Why do some companies take so long to upgrade their Android phones?Alex Wagner - Senior News Editor
Earlier today we told you about a study that found that Verizon not only updated more of their Android phones to Froyo than any other carrier between June and December 2010, but they were also the fastest at updating too. On the other end of the spectrum, we have AT&T, who couldn't manage to update a single Android phone in their rather small lineup in 2010. Likewise, neither Dell, LG, nor Sony Ericsson could accomplish a Froyo update last year. Why is it so hard for these companies to push out at least one Android 2.2 upgrade in a span of seven months? We'll likely never know for sure, but I've got a few theories.
We'll start with the manufacturers since that's where an update is actually developed. So why can someone like HTC upgrade half of their eligible Android lineup in six months, but three other large companies can't manage a single one between them? I suspect that, at least for Dell, LG, and SE, there are a couple of reasons, the first of which being that they aren't (weren't) releasing bleeding edge Android smartphones. Their products, like the Streak, Ally, and X10, certainly aren't bad devices by any means, but they're certainly no EVO 4G or DROID X. When a company releases a high-end smartphone like those, a certain amount of quality is expected. With that quality comes a decent amount of support, meaning you should be pushing out at least one major OS update - ideally at least two - within a reasonable amount of time. With a low to mid-range device, though, corporate expectations seem to go down. I've got a feeling that this is partially because a lot of people that buy the lower-end handsets aren't that hardcore, gadget-obsessed folks that read a site like this one on a daily basis. They don't know what version of Android they're running, and they likely couldn't care. Sure, they'd like updates, but they probably don't know that Google released the Froyo source code X amount of months ago and their manufacturer is just sitting on it. If companies started feeling pressure not only from users like us, but more mainstream customers, too, they may feel a bit more inclined to push out an update more quickly.
Another thing that I think may contribute to a company's failure to push out an update in a timely manner is the other products in their catalog. This theory mostly applies to LG, who's long been known more for their feature phones like the enV line than for their smartphones. LG's got messaging phones and other dumb phones out on just about every carrier imaginable, and I wouldn't be surprised if that detracted from their time spent working on upgrades and their commitment to pushing them out. HTC, on the other hand, is known mostly for their smartphones. Plus, they don't really have the name recognition like LG does. HTC certainly isn't a small company, but I have a feeling that more people would know who LG is, thanks again to their huge feature phone lineup.
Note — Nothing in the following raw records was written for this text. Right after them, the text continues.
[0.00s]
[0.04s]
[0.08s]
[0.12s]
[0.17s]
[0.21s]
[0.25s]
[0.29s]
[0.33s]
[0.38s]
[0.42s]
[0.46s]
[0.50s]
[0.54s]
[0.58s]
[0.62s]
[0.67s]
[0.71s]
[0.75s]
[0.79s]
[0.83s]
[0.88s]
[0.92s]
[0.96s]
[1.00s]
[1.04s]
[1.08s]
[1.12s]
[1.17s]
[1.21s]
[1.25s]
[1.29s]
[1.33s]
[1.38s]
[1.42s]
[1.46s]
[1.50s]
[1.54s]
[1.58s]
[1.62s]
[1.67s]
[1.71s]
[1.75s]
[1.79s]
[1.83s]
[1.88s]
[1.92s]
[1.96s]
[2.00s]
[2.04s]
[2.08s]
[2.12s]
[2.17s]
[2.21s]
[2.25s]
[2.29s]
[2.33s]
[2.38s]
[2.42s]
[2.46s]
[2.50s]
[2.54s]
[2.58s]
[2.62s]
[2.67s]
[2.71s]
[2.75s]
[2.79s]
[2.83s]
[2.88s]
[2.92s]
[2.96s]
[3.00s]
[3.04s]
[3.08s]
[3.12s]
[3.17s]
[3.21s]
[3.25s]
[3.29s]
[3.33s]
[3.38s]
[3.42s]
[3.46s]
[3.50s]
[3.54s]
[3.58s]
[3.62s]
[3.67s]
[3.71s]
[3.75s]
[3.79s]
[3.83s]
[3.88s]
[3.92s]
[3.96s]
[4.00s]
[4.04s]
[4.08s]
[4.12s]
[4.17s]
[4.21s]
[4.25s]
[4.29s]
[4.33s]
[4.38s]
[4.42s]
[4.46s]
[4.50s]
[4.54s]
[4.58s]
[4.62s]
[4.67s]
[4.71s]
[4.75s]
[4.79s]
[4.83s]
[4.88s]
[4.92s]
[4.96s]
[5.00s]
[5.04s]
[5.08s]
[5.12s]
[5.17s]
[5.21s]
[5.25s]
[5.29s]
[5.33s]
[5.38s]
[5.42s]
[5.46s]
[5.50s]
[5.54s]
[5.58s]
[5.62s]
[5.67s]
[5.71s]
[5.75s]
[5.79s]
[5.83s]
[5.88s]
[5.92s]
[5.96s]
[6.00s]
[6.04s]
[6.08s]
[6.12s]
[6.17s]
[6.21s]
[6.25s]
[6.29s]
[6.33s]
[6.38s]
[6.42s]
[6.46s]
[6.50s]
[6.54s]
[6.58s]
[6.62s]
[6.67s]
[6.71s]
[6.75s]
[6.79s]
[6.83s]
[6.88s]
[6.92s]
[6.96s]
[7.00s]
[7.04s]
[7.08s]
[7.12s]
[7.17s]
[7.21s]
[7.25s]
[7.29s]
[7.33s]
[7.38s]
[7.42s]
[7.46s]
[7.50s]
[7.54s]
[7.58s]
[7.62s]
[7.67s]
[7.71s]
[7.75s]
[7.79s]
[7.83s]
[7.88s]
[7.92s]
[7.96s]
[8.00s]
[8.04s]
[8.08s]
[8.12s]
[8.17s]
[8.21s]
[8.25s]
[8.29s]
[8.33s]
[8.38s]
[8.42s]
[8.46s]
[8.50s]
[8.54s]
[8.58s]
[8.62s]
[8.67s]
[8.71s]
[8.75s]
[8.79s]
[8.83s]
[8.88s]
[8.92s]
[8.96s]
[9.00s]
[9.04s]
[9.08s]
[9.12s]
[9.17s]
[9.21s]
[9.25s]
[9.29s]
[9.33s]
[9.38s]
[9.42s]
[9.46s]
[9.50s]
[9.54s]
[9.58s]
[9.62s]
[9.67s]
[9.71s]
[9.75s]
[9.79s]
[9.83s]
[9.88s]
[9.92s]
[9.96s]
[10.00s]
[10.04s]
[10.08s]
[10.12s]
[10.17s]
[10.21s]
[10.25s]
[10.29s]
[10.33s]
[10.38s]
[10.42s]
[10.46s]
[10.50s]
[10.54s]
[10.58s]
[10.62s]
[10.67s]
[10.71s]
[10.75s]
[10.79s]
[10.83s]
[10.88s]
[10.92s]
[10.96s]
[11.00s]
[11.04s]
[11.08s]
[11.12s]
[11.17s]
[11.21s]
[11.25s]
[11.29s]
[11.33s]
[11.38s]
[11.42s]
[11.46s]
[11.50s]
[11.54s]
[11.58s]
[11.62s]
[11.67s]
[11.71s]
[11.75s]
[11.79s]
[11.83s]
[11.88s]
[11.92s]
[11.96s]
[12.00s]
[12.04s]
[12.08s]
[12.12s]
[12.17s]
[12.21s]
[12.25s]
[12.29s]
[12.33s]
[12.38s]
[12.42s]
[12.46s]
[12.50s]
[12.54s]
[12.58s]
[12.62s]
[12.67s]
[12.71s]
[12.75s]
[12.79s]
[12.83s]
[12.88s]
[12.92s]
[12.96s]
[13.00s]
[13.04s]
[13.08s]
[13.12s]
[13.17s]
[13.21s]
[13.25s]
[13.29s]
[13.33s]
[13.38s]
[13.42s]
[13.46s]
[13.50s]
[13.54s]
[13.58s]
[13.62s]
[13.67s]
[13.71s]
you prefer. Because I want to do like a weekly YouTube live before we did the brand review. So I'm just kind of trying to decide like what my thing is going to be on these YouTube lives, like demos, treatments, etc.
That is changing as HTC and their Android smartphones gain more recognition, but I don't think they're quite up to an LG-like level just yet.
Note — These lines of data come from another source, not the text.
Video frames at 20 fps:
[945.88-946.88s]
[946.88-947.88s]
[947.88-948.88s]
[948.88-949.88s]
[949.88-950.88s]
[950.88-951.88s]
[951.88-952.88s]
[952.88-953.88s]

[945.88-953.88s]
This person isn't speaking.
What about the carriers? They're often blamed for delaying updates in order to test them, but Verizon is said to have some of the most rigorous testing around, yet they managed an average upgrade time of only 58 days. When it comes to AT&T, I've got a feeling that a lot of us could easily guess that their reliance on the iPhone not only lead to a less-than-stellar Android lineup, but little motivation to update what selection they do have. The reason for Sprint and T-Mobile's slow, almost non-existent updates aren't quite as clear, but I suspect that much of it has to do with the manufacturer rather than the carrier. After all, I'm sure that if it were up to Sprint and T-Mo, they'd push out updates lickety-split so that their reps don't have to deal with angry nerds like us badgering them about just where the heck the Froyo update for the Samsung Epic 4G is. Then again, we've heard companies blame carrier testing for delayed updates in the past, and while I'm sure that that's partially just a way to pass the blame, a review of carriers' testing processes almost certainly wouldn't hurt. Perhaps they could find a way to get things going a little quicker, especially when a handset has been saddled with an out-of-date OS for sometime. Every little bit helps!
So what's the takeaway here? There's a lot of stuff getting between you and your Android phone's update, but some companies and carriers seem much more proactive about pushing out upgrades than others. Luckily, things seem to be changing for the better (for the most part). Now that the VeriPhone is coming soon, AT&T's Android lineup is immeasurably better than it was before, which should bode well for those devices getting updated in the future. The same goes for Dell, who is really getting into the high-end smartphone market now with the Venue Pro and Venue, which already looks much-improved over the Aero. And Sony Ericsson, well, they straight-up admitted that 2010 wasn't a great year for them, but promised that they'd turn things around in 2011. After seeing them create devices like the XPERIA Arc and PlayStation Phone, I'm cautiously optimistic. Of course, there's the elephant in the room that is Samsung and the Galaxy S Froyo. There's not much else to be said on that subject, but with U.S. Cellular's announcement that the Mesmerize should be getting Froyo "around March," I'm hopeful that the other devices will get the same treatment.